START Data for the task

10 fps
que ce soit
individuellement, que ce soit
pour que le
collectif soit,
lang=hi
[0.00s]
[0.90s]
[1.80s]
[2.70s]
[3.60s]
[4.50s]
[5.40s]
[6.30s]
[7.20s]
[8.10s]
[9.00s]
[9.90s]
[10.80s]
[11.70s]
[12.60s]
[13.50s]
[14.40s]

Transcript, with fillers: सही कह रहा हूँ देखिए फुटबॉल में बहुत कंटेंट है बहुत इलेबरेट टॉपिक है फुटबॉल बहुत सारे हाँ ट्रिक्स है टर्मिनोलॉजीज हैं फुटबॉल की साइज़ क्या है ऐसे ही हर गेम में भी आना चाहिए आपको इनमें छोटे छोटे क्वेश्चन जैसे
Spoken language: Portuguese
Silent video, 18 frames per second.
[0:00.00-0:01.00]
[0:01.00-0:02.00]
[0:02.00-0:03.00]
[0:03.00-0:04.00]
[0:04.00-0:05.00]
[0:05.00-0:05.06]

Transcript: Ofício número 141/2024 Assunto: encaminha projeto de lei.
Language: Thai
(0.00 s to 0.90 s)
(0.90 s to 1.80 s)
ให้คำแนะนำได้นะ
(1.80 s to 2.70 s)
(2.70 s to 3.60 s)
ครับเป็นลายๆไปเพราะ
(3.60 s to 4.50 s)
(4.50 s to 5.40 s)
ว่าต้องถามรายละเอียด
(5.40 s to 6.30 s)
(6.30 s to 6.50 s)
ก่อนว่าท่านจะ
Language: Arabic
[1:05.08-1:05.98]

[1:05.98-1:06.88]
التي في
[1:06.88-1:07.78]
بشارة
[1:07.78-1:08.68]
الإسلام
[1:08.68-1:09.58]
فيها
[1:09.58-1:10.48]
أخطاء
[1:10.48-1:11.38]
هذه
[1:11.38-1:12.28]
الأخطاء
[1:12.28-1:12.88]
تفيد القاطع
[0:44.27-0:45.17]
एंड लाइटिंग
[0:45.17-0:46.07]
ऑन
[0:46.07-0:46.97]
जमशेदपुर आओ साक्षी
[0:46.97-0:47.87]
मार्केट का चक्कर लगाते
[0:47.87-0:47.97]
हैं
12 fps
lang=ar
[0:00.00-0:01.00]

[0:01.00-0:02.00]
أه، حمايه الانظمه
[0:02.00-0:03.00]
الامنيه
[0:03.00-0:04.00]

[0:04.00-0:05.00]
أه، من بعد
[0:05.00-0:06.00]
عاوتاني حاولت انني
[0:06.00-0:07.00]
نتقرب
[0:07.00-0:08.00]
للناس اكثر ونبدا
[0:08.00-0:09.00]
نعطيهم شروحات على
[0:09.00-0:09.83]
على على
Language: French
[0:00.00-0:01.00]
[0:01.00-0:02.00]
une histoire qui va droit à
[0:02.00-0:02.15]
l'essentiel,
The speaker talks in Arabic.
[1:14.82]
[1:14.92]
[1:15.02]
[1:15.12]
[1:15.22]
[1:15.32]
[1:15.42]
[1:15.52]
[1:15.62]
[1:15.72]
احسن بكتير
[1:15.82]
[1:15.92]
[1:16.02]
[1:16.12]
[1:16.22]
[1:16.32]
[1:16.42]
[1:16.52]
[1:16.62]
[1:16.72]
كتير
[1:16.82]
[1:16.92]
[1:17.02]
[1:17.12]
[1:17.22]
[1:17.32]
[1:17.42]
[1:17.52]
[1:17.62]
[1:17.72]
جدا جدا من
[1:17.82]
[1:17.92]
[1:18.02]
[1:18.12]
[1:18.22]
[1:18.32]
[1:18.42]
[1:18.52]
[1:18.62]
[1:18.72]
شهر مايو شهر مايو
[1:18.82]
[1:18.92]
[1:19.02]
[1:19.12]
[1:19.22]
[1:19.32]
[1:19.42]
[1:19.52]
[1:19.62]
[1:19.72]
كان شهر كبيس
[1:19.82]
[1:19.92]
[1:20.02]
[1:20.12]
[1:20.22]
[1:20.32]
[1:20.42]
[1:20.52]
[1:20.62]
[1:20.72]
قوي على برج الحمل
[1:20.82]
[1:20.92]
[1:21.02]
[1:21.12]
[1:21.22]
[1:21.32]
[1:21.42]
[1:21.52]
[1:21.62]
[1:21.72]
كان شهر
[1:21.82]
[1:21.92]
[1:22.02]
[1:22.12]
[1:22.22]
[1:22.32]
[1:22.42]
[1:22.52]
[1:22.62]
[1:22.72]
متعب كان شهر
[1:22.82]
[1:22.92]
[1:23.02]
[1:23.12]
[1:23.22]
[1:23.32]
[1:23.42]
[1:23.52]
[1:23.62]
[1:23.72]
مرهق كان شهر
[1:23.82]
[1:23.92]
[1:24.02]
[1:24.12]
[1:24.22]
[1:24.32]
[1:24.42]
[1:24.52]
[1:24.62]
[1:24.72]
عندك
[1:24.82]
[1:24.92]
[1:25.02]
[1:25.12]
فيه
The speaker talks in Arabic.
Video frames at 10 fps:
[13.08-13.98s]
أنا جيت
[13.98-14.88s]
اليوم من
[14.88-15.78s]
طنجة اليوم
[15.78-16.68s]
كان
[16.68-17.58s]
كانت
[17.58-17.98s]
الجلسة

END Data for the task

◆ About this exercise
Write all the data out again, exactly.

◆ Answer space
10 fps
que ce soit
individuellement, que ce soit
pour que le
collectif soit,
lang=hi
[0.00s]
[0.90s]
[1.80s]
[2.70s]
[3.60s]
[4.50s]
[5.40s]
[6.30s]
[7.20s]
[8.10s]
[9.00s]
[9.90s]
[10.80s]
[11.70s]
[12.60s]
[13.50s]
[14.40s]

Transcript, with fillers: सही कह रहा हूँ देखिए फुटबॉल में बहुत कंटेंट है बहुत इलेबरेट टॉपिक है फुटबॉल बहुत सारे हाँ ट्रिक्स है टर्मिनोलॉजीज हैं फुटबॉल की साइज़ क्या है ऐसे ही हर गेम में भी आना चाहिए आपको इनमें छोटे छोटे क्वेश्चन जैसे
Spoken language: Portuguese
Silent video, 18 frames per second.
[0:00.00-0:01.00]
[0:01.00-0:02.00]
[0:02.00-0:03.00]
[0:03.00-0:04.00]
[0:04.00-0:05.00]
[0:05.00-0:05.06]

Transcript: Ofício número 141/2024 Assunto: encaminha projeto de lei.
Language: Thai
(0.00 s to 0.90 s)
(0.90 s to 1.80 s)
ให้คำแนะนำได้นะ
(1.80 s to 2.70 s)
(2.70 s to 3.60 s)
ครับเป็นลายๆไปเพราะ
(3.60 s to 4.50 s)
(4.50 s to 5.40 s)
ว่าต้องถามรายละเอียด
(5.40 s to 6.30 s)
(6.30 s to 6.50 s)
ก่อนว่าท่านจะ
Language: Arabic
[1:05.08-1:05.98]

[1:05.98-1:06.88]
التي في
[1:06.88-1:07.78]
بشارة
[1:07.78-1:08.68]
الإسلام
[1:08.68-1:09.58]
فيها
[1:09.58-1:10.48]
أخطاء
[1:10.48-1:11.38]
هذه
[1:11.38-1:12.28]
الأخطاء
[1:12.28-1:12.88]
تفيد القاطع
[0:44.27-0:45.17]
एंड लाइटिंग
[0:45.17-0:46.07]
ऑन
[0:46.07-0:46.97]
जमशेदपुर आओ साक्षी
[0:46.97-0:47.87]
मार्केट का चक्कर लगाते
[0:47.87-0:47.97]
हैं
12 fps
lang=ar
[0:00.00-0:01.00]

[0:01.00-0:02.00]
أه، حمايه الانظمه
[0:02.00-0:03.00]
الامنيه
[0:03.00-0:04.00]

[0:04.00-0:05.00]
أه، من بعد
[0:05.00-0:06.00]
عاوتاني حاولت انني
[0:06.00-0:07.00]
نتقرب
[0:07.00-0:08.00]
للناس اكثر ونبدا
[0:08.00-0:09.00]
نعطيهم شروحات على
[0:09.00-0:09.83]
على على
Language: French
[0:00.00-0:01.00]
[0:01.00-0:02.00]
une histoire qui va droit à
[0:02.00-0:02.15]
l'essentiel,
The speaker talks in Arabic.
[1:14.82]
[1:14.92]
[1:15.02]
[1:15.12]
[1:15.22]
[1:15.32]
[1:15.42]
[1:15.52]
[1:15.62]
[1:15.72]
احسن بكتير
[1:15.82]
[1:15.92]
[1:16.02]
[1:16.12]
[1:16.22]
[1:16.32]
[1:16.42]
[1:16.52]
[1:16.62]
[1:16.72]
كتير
[1:16.82]
[1:16.92]
[1:17.02]
[1:17.12]
[1:17.22]
[1:17.32]
[1:17.42]
[1:17.52]
[1:17.62]
[1:17.72]
جدا جدا من
[1:17.82]
[1:17.92]
[1:18.02]
[1:18.12]
[1:18.22]
[1:18.32]
[1:18.42]
[1:18.52]
[1:18.62]
[1:18.72]
شهر مايو شهر مايو
[1:18.82]
[1:18.92]
[1:19.02]
[1:19.12]
[1:19.22]
[1:19.32]
[1:19.42]
[1:19.52]
[1:19.62]
[1:19.72]
كان شهر كبيس
[1:19.82]
[1:19.92]
[1:20.02]
[1:20.12]
[1:20.22]
[1:20.32]
[1:20.42]
[1:20.52]
[1:20.62]
[1:20.72]
قوي على برج الحمل
[1:20.82]
[1:20.92]
[1:21.02]
[1:21.12]
[1:21.22]
[1:21.32]
[1:21.42]
[1:21.52]
[1:21.62]
[1:21.72]
كان شهر
[1:21.82]
[1:21.92]
[1:22.02]
[1:22.12]
[1:22.22]
[1:22.32]
[1:22.42]
[1:22.52]
[1:22.62]
[1:22.72]
متعب كان شهر
[1:22.82]
[1:22.92]
[1:23.02]
[1:23.12]
[1:23.22]
[1:23.32]
[1:23.42]
[1:23.52]
[1:23.62]
[1:23.72]
مرهق كان شهر
[1:23.82]
[1:23.92]
[1:24.02]
[1:24.12]
[1:24.22]
[1:24.32]
[1:24.42]
[1:24.52]
[1:24.62]
[1:24.72]
عندك
[1:24.82]
[1:24.92]
[1:25.02]
[1:25.12]
فيه
The speaker talks in Arabic.
Video frames at 10 fps:
[13.08-13.98s]
أنا جيت
[13.98-14.88s]
اليوم من
[14.88-15.78s]
طنجة اليوم
[15.78-16.68s]
كان
[16.68-17.58s]
كانت
[17.58-17.98s]
الجلسة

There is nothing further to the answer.